→ DIRECTIONS FOR THIS TASK:
The result should be every line of the listing that holds the word "with".

→ DATASET EXTRACT:
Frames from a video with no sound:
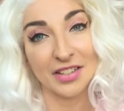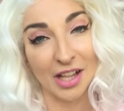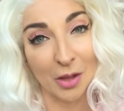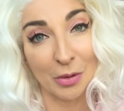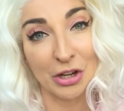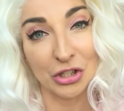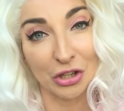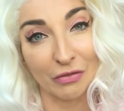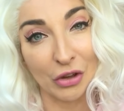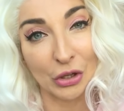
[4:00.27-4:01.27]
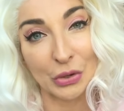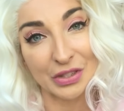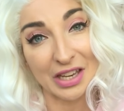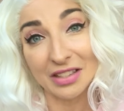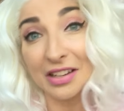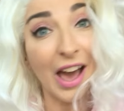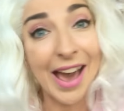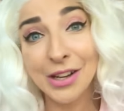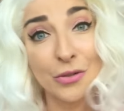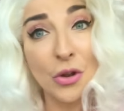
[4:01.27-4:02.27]
a celebration of Virgo season,
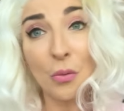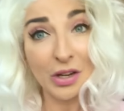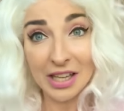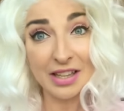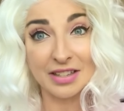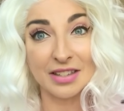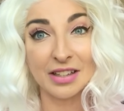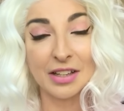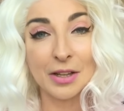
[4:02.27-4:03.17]
I don't know what is.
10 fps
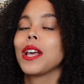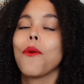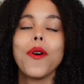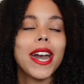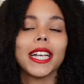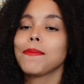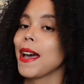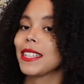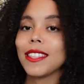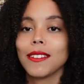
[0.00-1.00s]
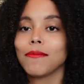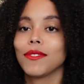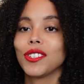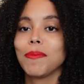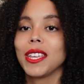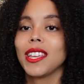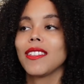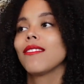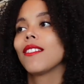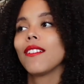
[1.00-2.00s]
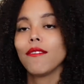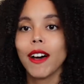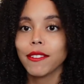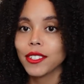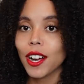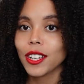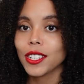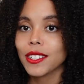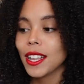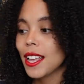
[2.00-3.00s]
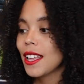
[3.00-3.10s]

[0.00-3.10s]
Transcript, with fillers: I weren't expecting them to be five stars.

→ EXPECTED ANSWER:
Frames from a video with no sound:
Transcript, with fillers: I weren't expecting them to be five stars.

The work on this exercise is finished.